BEGIN Task input
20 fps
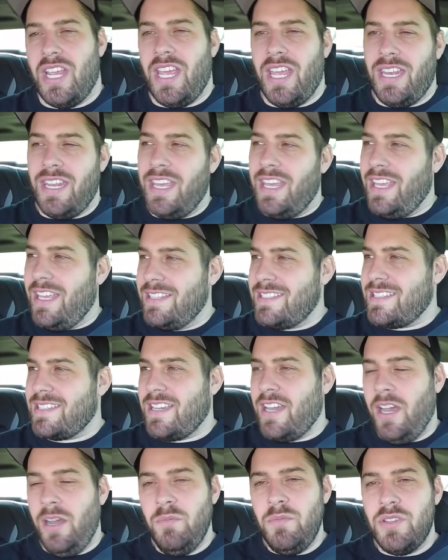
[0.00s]
and it's
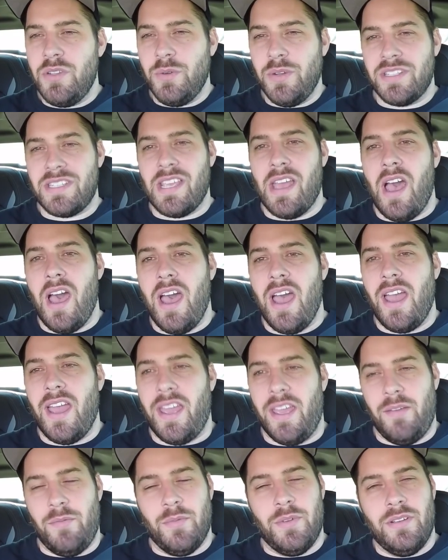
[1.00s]
come to a
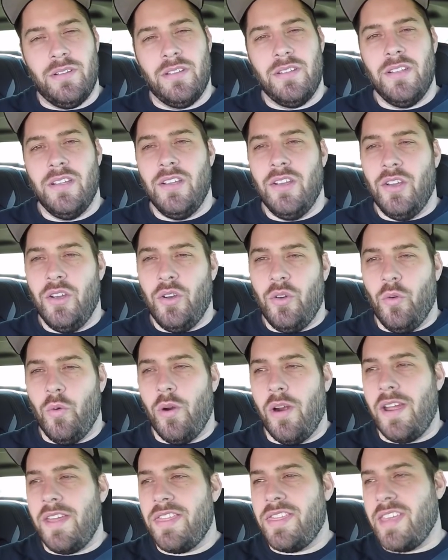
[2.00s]
time
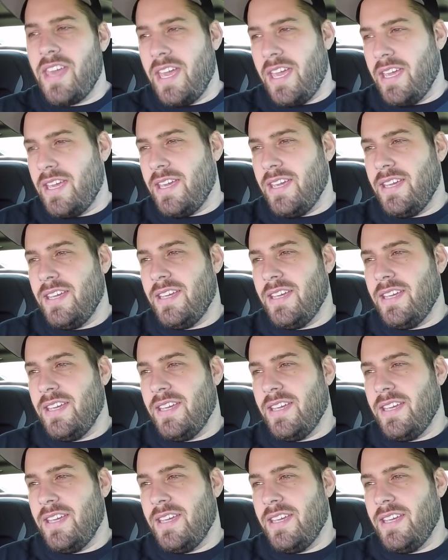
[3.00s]
where I think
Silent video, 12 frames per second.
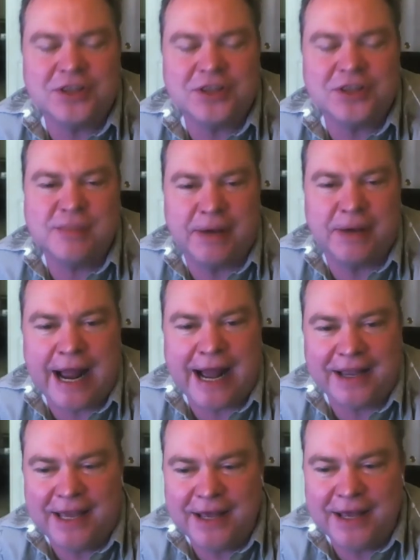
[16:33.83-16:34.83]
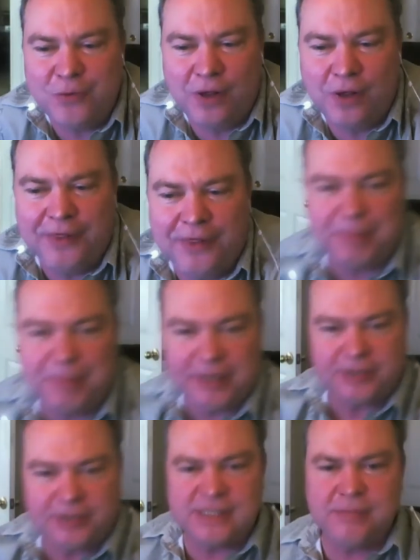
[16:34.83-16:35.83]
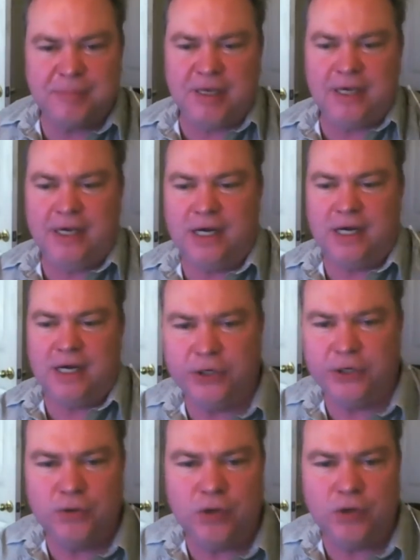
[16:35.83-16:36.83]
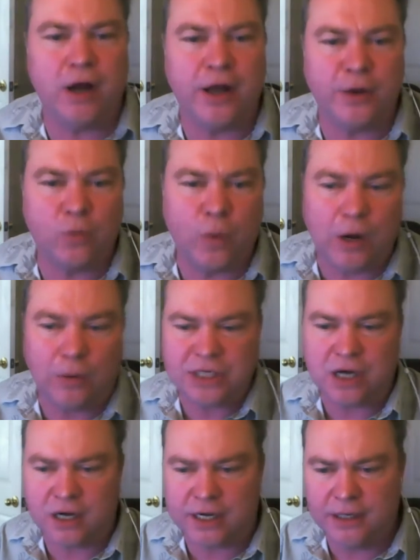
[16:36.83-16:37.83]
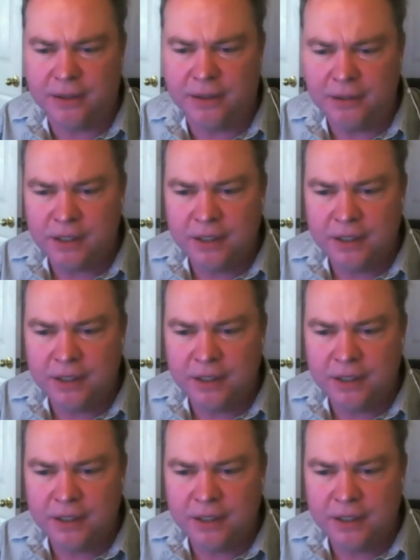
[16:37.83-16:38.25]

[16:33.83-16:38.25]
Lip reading: Iraq? And there appears to be a coup going on while we're talking,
END Task input
Copy every line of the data word for word, omitting the images.

Response to this exercise =>
20 fps
[0.00s]
and it's
[1.00s]
come to a
[2.00s]
time
[3.00s]
where I think
Silent video, 12 frames per second.
[16:33.83-16:34.83]
[16:34.83-16:35.83]
[16:35.83-16:36.83]
[16:36.83-16:37.83]
[16:37.83-16:38.25]

[16:33.83-16:38.25]
Lip reading: Iraq? And there appears to be a coup going on while we're talking,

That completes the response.